Frequently asked questions

  • What is Anticancer about?

    Written by a neuroscientist who had brain cancer, the book reviews the research on lifestyle factors — diet, exercise, stress, environmental exposures — that either promote or suppress tumor growth. The central argument is that changing the biological terrain through everyday choices can meaningfully reduce cancer risk and improve survival.

  • Is Anticancer evidence-based?

    Largely yes. Servan-Schreiber was a rigorous researcher and the book cites primary scientific literature throughout. The dietary and exercise recommendations are well-supported. Some claims about stress and immune function are more preliminary, but the overall standard of evidence is higher than most popular health books.

  • Who should read Anticancer?

    Anyone with a personal or family history of cancer, or anyone who wants to understand the lifestyle factors that affect cancer risk. It is also valuable for people in cancer treatment who want to understand what they can do alongside conventional therapy. The personal narrative makes it accessible to readers without a scientific background.

  • Does Anticancer recommend abandoning conventional cancer treatment?

    Explicitly not. Servan-Schreiber was unambiguous that integrative approaches complement but do not replace surgery, chemotherapy, and radiation. He sought out and used all available conventional treatments for his own cancer; the lifestyle work was additive.

  • What is the most important dietary change recommended in Anticancer?

    Probably reducing refined sugar and stabilizing blood sugar, which directly affects insulin and IGF-1 signaling that promotes tumor proliferation. Shifting fat intake from omega-6 toward omega-3 fatty acids is the second highest-leverage dietary change Servan-Schreiber identifies.

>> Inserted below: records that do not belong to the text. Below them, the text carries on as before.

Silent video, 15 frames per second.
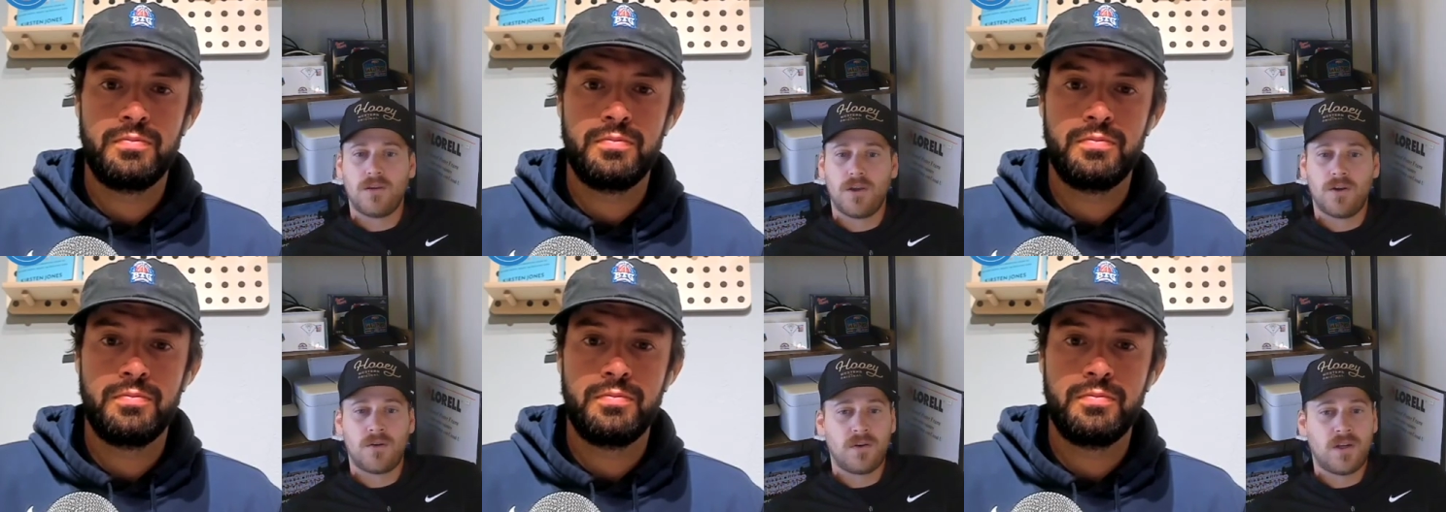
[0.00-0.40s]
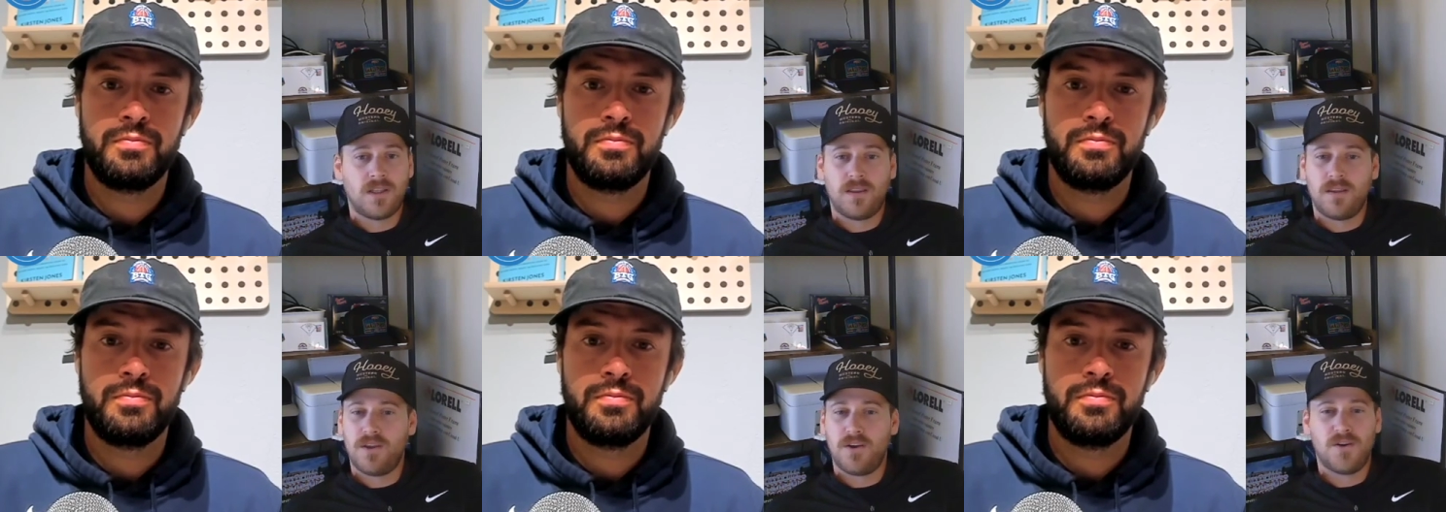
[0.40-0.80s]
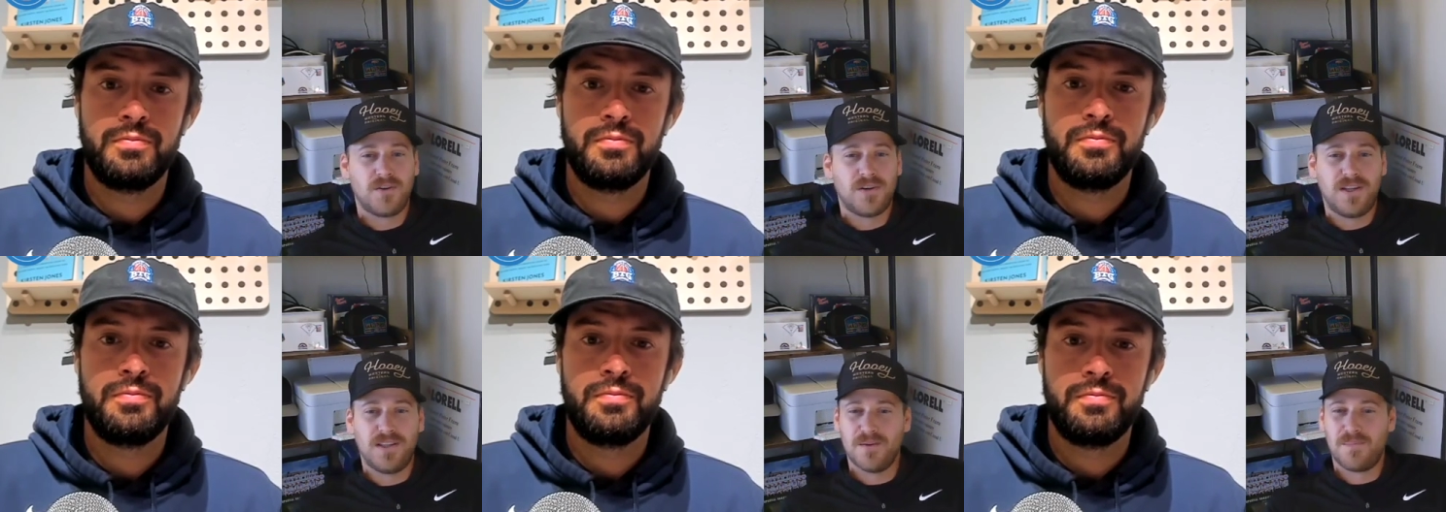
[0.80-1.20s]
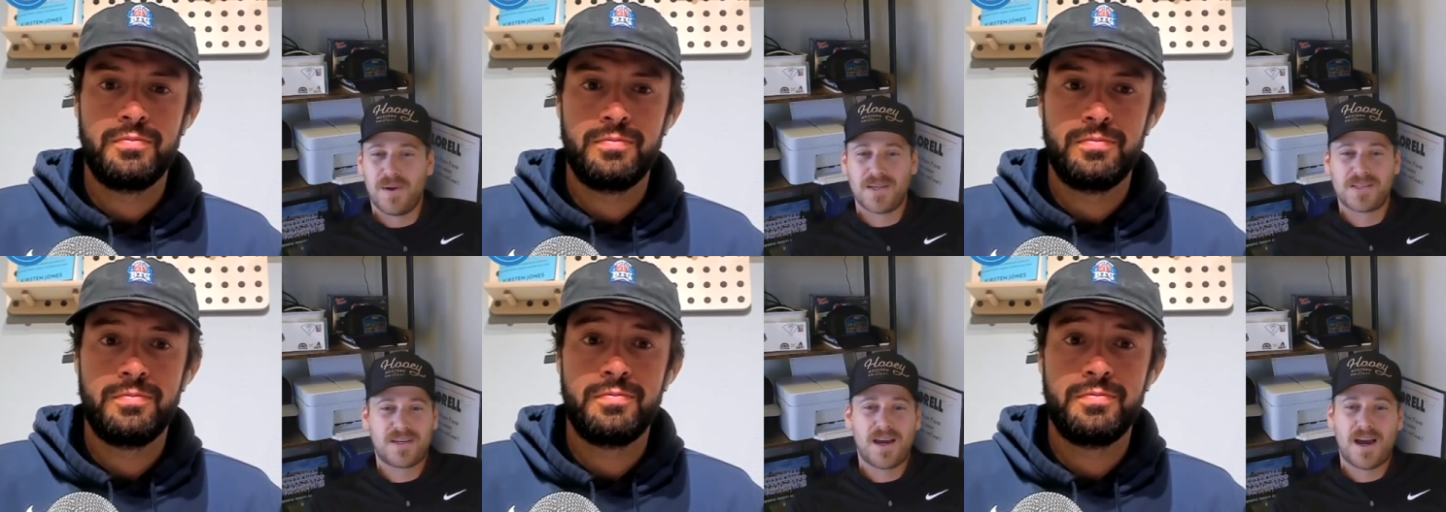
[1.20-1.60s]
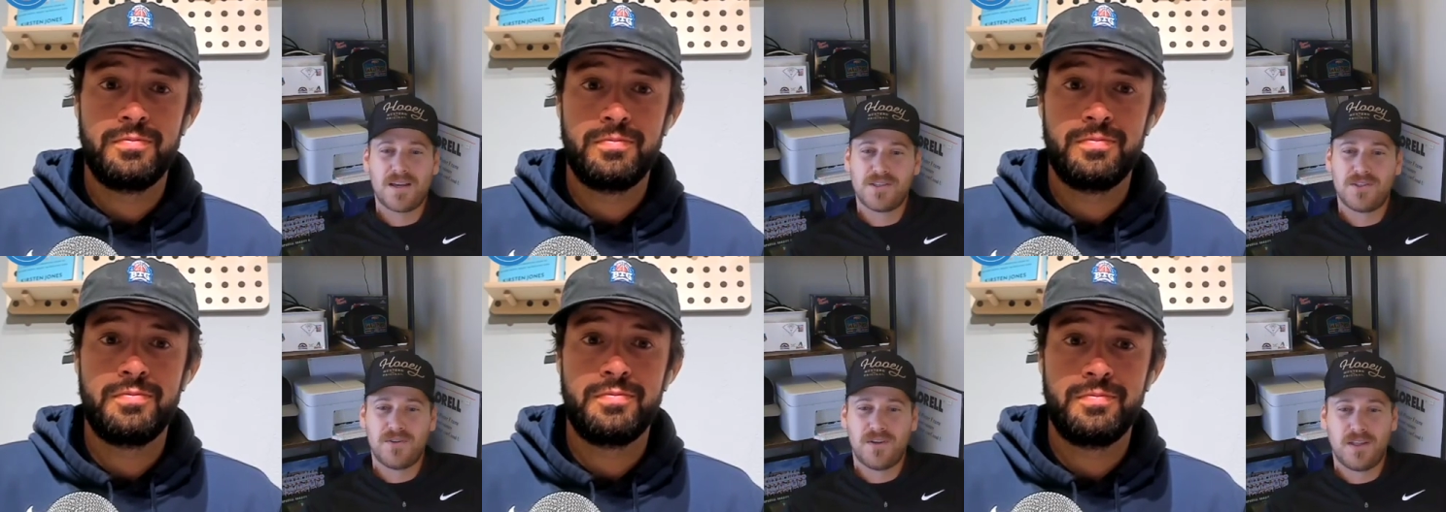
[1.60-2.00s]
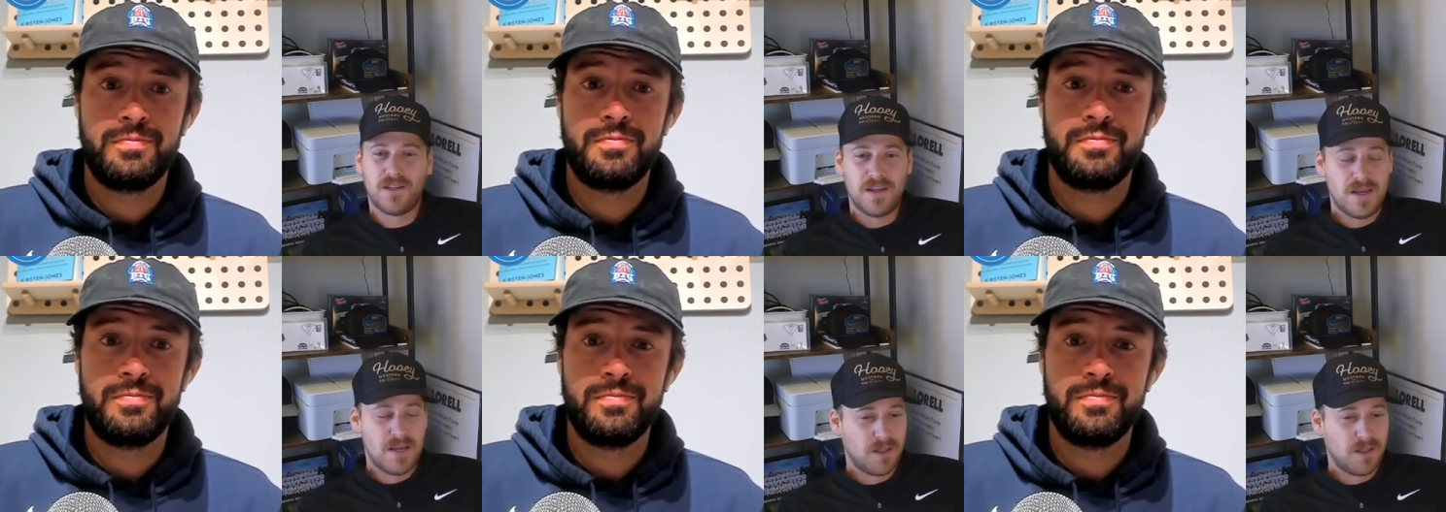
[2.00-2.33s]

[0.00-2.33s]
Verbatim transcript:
Speaker 1: You don't need, you don't need the best guys. You need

  • How does Anticancer address the psychological dimensions of cancer?

    It devotes significant space to the evidence that social isolation, chronic stress, and emotional suppression affect cancer biology through their effects on inflammatory signaling and immune function. It also discusses the role of meaning and connection in recovery, drawing on research as well as Servan-Schreiber's own clinical work.

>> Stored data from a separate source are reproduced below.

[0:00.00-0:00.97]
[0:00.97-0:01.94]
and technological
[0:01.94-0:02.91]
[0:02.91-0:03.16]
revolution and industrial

About David Servan-Schreiber

David Servan-Schreiber (1961–2011) was a French-American neuroscientist, psychiatrist, and clinical professor of psychiatry at the University of Pittsburgh School of Medicine. He co-founded the Center for Complementary Medicine at the University of Pittsburgh and was a founding member of Doctors Without Borders in the United States. After his initial brain cancer diagnosis in 1992, he spent nearly two decades researching the lifestyle and environmental factors that affect cancer risk and recurrence. He also wrote The Instinct to Heal and Not the Last Goodbye.